ACC584A Ch.5 Terms

  1. De minimis fringe
    Benefits provided to employees that are too insignificant to warrant the time and effort required to account for the benefits received by each employee and the value of those benefits. Such amounts are excludible from the employee’s gross income. § 132.
  2. Accelerated death benefits
    The amount received from a life insurance policy by the insured who is terminally ill or chronically ill. Any realized gain may be excluded from the gross income of the insured if the policy is surrendered to the insurer or is sold to a licensed viatical settlement provider. § 101(g).

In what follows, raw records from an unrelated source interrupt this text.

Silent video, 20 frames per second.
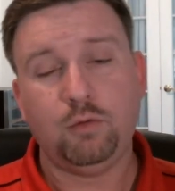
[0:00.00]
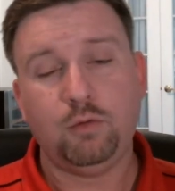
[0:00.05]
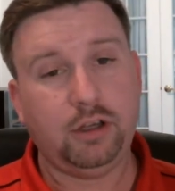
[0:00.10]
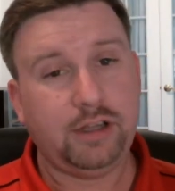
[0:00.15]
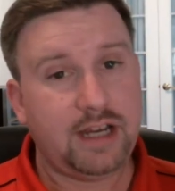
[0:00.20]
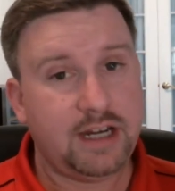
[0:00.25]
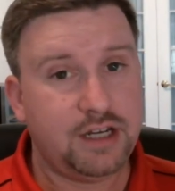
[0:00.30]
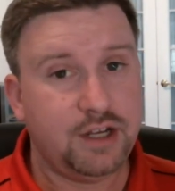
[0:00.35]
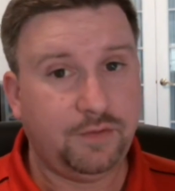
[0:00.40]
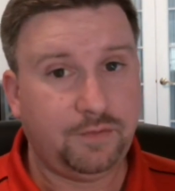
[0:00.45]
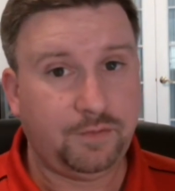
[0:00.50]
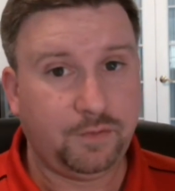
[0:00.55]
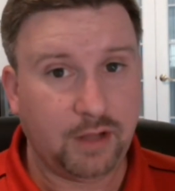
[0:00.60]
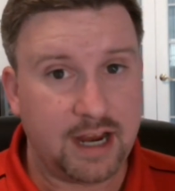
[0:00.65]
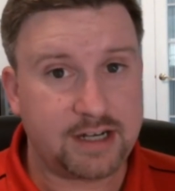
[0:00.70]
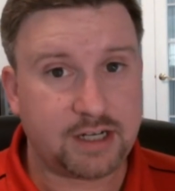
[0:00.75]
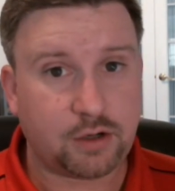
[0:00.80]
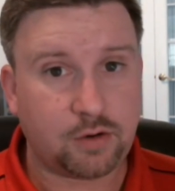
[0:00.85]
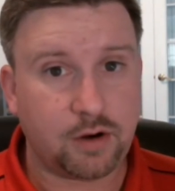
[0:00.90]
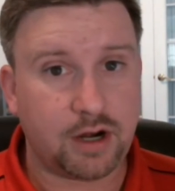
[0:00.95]
Will he
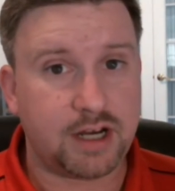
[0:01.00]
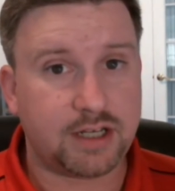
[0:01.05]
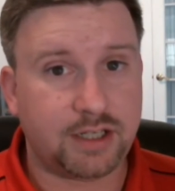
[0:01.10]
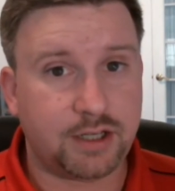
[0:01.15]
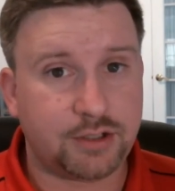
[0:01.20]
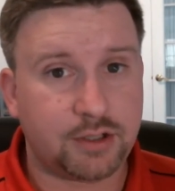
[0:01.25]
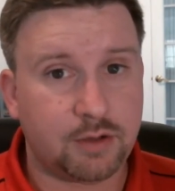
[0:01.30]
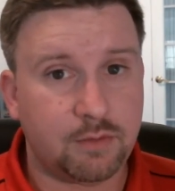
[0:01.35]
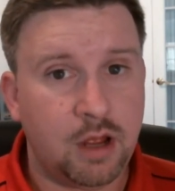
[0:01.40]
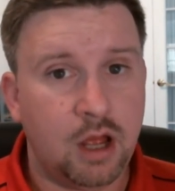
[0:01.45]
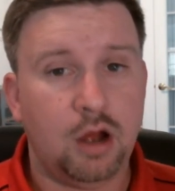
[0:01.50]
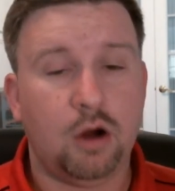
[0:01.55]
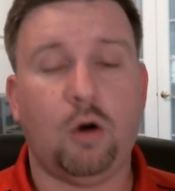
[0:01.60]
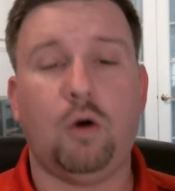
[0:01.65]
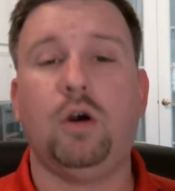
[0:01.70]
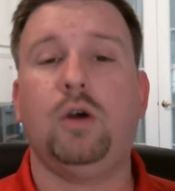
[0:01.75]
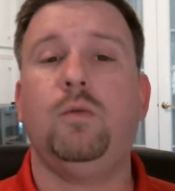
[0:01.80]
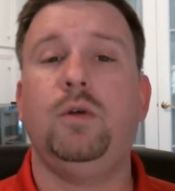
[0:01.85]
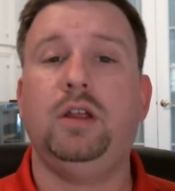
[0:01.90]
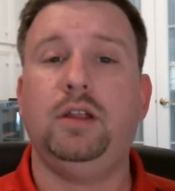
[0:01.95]
deflect criticism,
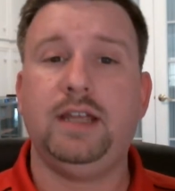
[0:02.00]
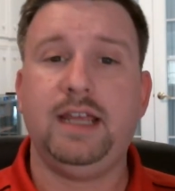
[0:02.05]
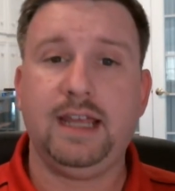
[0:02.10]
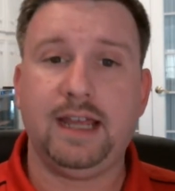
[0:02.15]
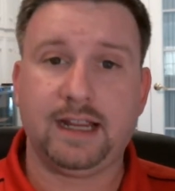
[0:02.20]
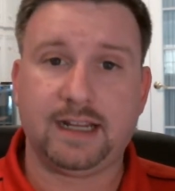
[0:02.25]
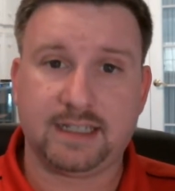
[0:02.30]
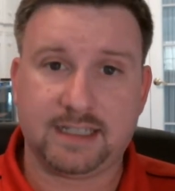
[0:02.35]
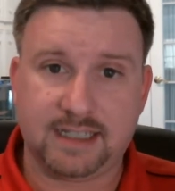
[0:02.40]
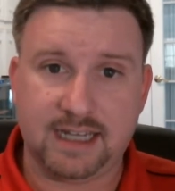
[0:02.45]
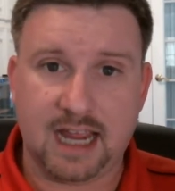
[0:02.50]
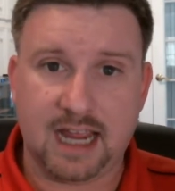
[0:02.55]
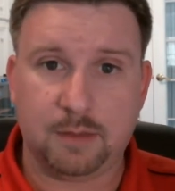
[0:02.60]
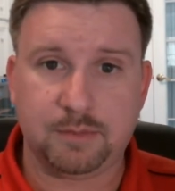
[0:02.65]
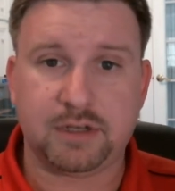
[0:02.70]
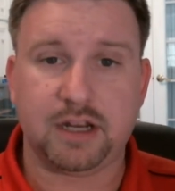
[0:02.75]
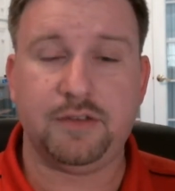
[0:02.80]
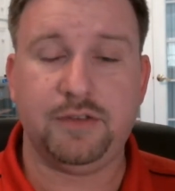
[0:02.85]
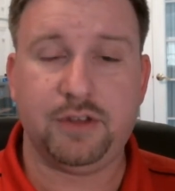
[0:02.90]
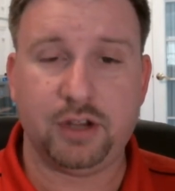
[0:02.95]
or will he
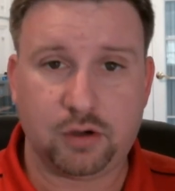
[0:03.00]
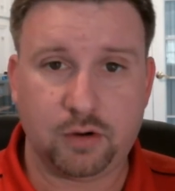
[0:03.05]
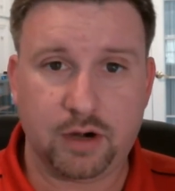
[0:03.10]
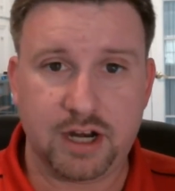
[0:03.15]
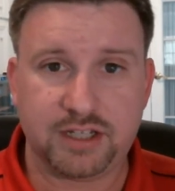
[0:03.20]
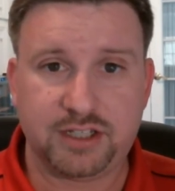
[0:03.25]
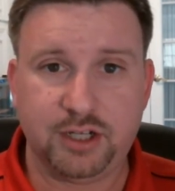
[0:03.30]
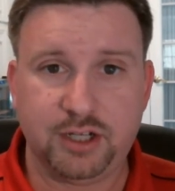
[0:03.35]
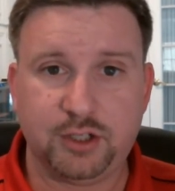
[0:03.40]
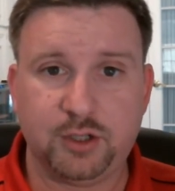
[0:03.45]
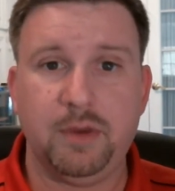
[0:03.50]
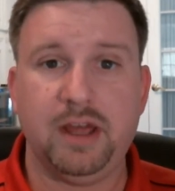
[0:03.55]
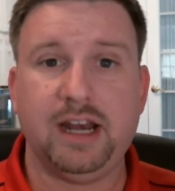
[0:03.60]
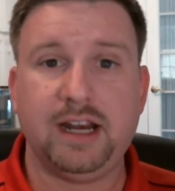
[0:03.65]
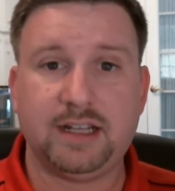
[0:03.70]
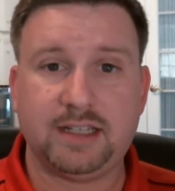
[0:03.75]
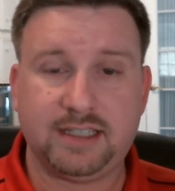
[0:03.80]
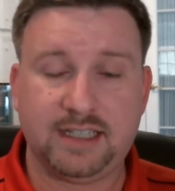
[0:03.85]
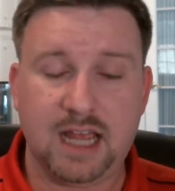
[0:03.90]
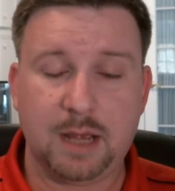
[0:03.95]
accept the criticism
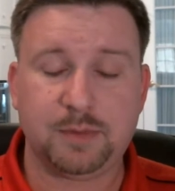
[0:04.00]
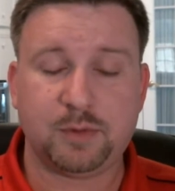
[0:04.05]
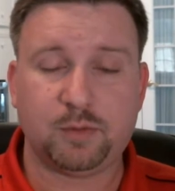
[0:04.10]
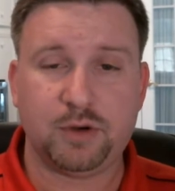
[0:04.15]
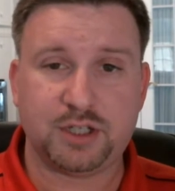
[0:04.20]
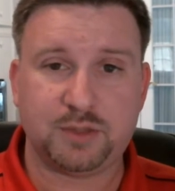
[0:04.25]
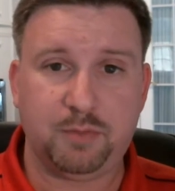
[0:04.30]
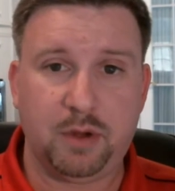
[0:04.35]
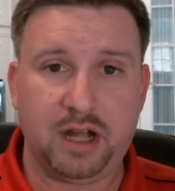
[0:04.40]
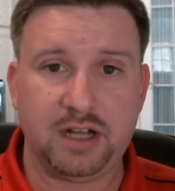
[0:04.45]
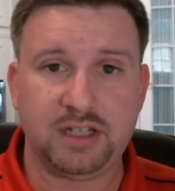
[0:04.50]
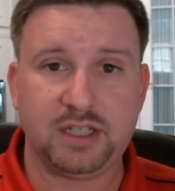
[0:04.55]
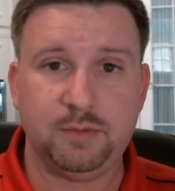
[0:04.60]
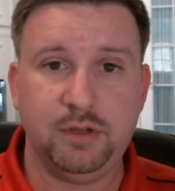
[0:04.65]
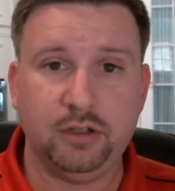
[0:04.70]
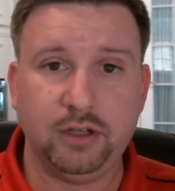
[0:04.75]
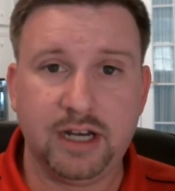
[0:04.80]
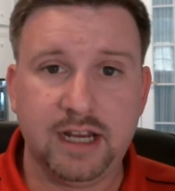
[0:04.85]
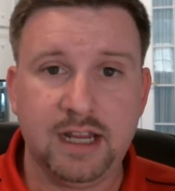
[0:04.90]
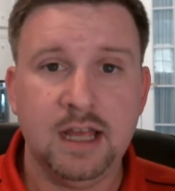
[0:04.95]
and accept
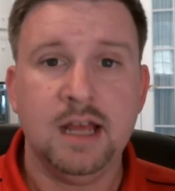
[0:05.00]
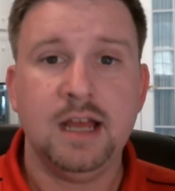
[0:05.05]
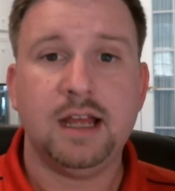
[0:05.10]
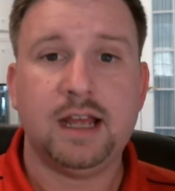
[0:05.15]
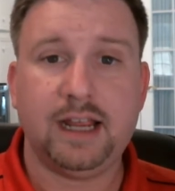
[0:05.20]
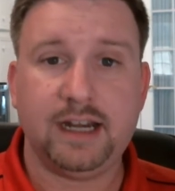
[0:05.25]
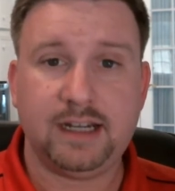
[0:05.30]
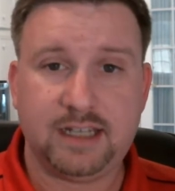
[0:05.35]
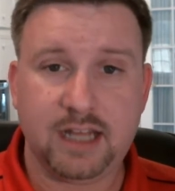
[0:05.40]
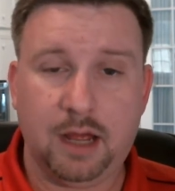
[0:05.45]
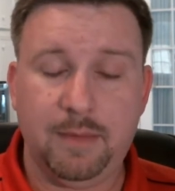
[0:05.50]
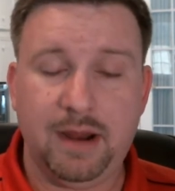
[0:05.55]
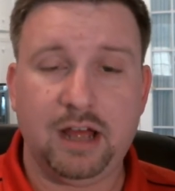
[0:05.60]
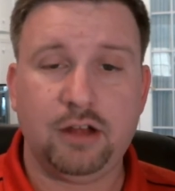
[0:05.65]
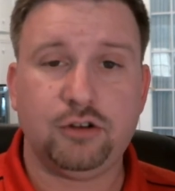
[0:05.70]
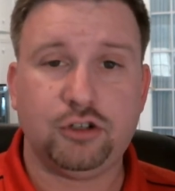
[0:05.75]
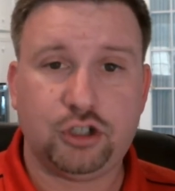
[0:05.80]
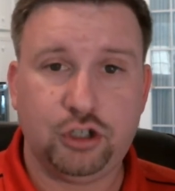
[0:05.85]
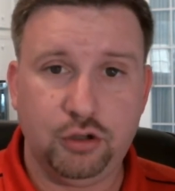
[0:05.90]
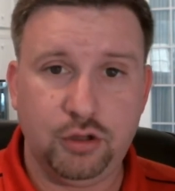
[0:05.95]
responsibility and come
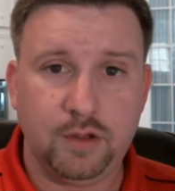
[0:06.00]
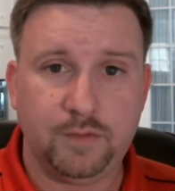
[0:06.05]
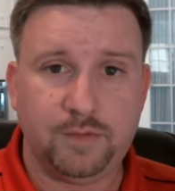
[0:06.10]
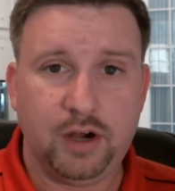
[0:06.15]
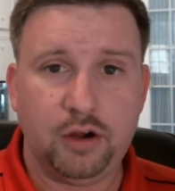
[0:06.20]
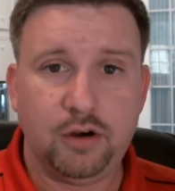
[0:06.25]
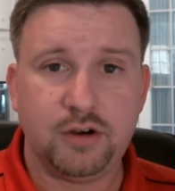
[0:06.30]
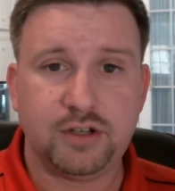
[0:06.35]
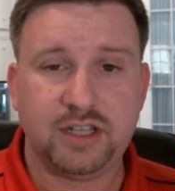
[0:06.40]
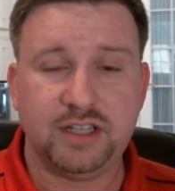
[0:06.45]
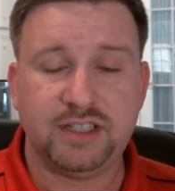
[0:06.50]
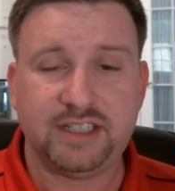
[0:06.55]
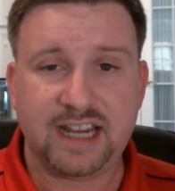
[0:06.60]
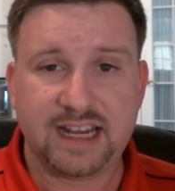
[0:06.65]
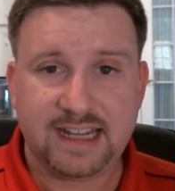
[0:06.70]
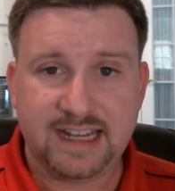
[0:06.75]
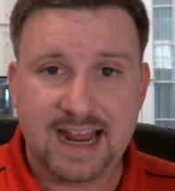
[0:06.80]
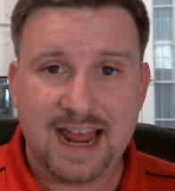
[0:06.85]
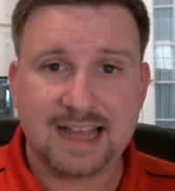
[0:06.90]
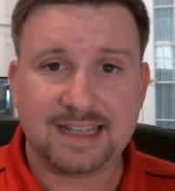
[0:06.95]
out to the voters and
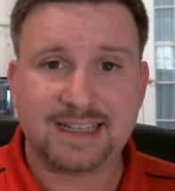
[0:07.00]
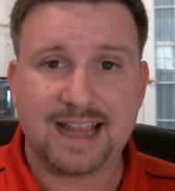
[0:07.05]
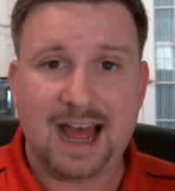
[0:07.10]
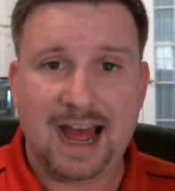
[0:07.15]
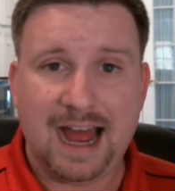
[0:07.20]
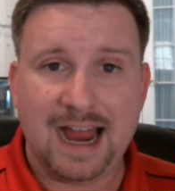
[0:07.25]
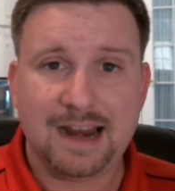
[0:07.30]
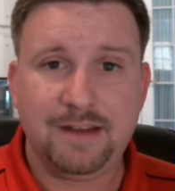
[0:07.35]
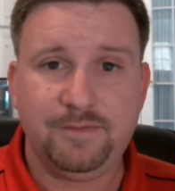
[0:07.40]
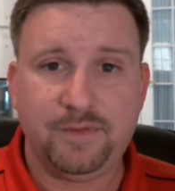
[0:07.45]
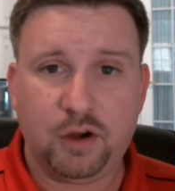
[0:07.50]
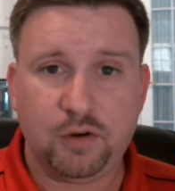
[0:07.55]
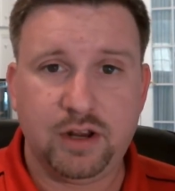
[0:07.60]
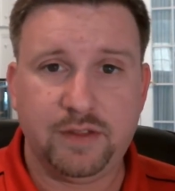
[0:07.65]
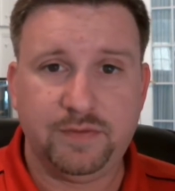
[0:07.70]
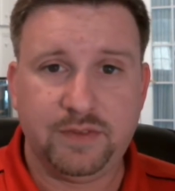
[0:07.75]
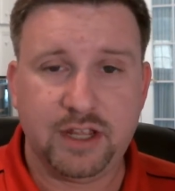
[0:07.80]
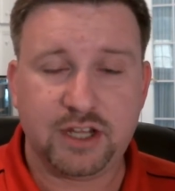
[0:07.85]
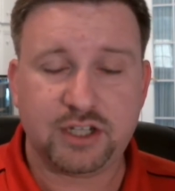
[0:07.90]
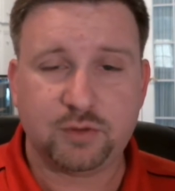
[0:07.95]
say, yes, I
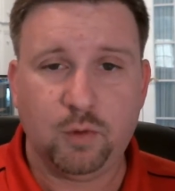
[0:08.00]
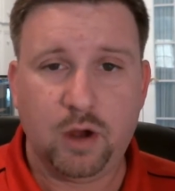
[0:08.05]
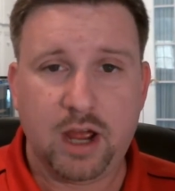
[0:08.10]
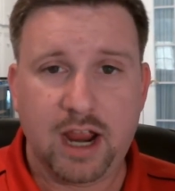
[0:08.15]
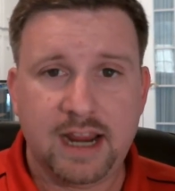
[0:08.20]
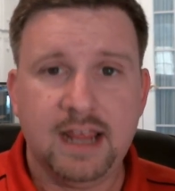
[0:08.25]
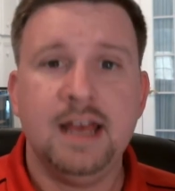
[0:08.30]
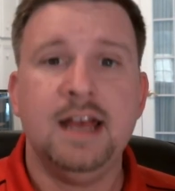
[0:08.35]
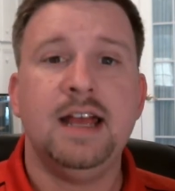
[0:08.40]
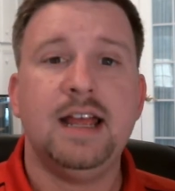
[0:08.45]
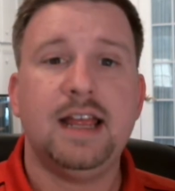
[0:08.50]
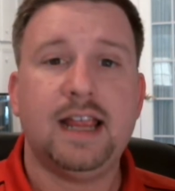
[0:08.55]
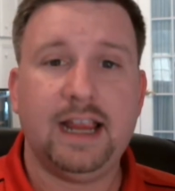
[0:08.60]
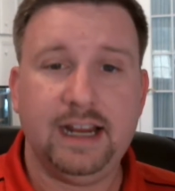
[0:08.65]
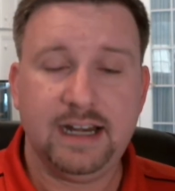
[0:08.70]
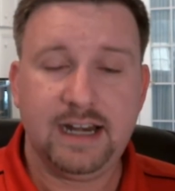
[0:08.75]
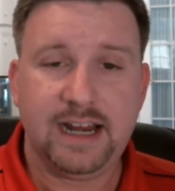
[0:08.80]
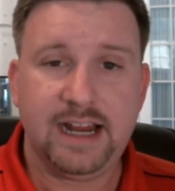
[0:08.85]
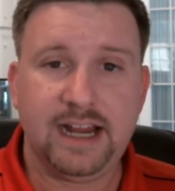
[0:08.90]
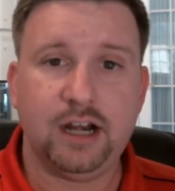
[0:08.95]
voted this way,
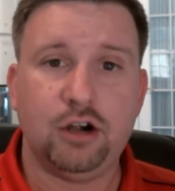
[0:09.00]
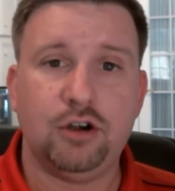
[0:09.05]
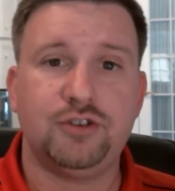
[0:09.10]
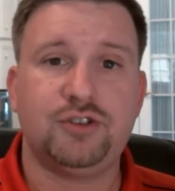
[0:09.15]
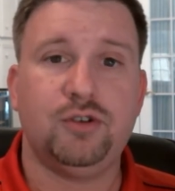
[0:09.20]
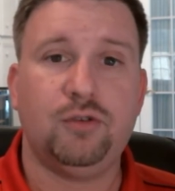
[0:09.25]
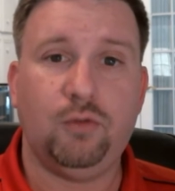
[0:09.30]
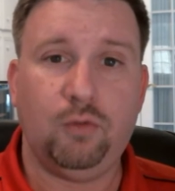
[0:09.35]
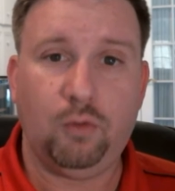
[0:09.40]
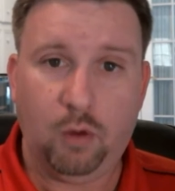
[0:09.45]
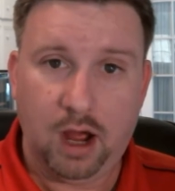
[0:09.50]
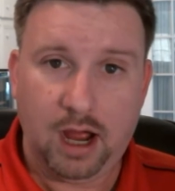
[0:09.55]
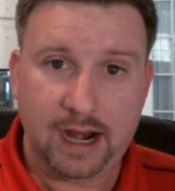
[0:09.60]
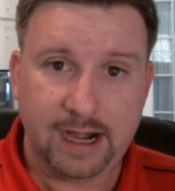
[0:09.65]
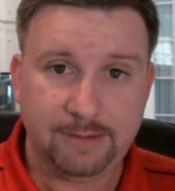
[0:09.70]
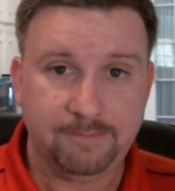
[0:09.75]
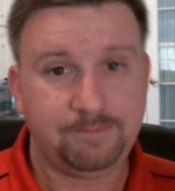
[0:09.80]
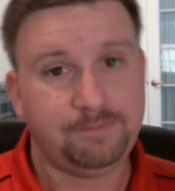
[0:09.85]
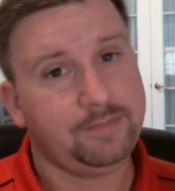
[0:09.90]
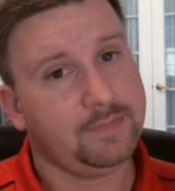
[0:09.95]
and here's
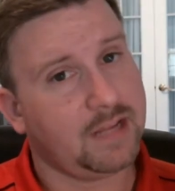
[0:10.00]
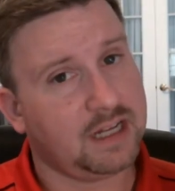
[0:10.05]
why?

  3. Accident and health benefits
    Employee fringe benefits provided by employers through the payment of health and accident insurance premiums or the establishment of employer–funded medical reimbursement plans. Employers generally are entitled to a deduction for such payments, whereas employees generally exclude the fringe benefits from gross income. §§ 105 and 106.
  4. Compensatory damages
    Damages received or paid by the taxpayer can be classified as compensatory damages or as punitive damages. Compensatory damages are those paid to compensate one for harm caused by another. Compensatory damages are excludible from the recipient’s gross income. See also punitive damages.
  5. Death benefit
    A payment made by an employer to the beneficiary or beneficiaries of a deceased employee on account of the death of the employee.
  6. Educational savings bonds
    U.S. Series EE bonds whose proceeds are used for qualified higher educational expenses for the taxpayer, the taxpayer’s spouse, or a dependent. The interest may be excluded from gross income, provided the taxpayer’s adjusted gross income does not exceed certain amounts. § 135.
  7. Flexible spending plan
    An employee benefit plan that allows the employee to take a reduction in salary in exchange for the employer paying benefits that can be provided by the employer without the employee being required to recognize income (e.g., medical and child care benefits).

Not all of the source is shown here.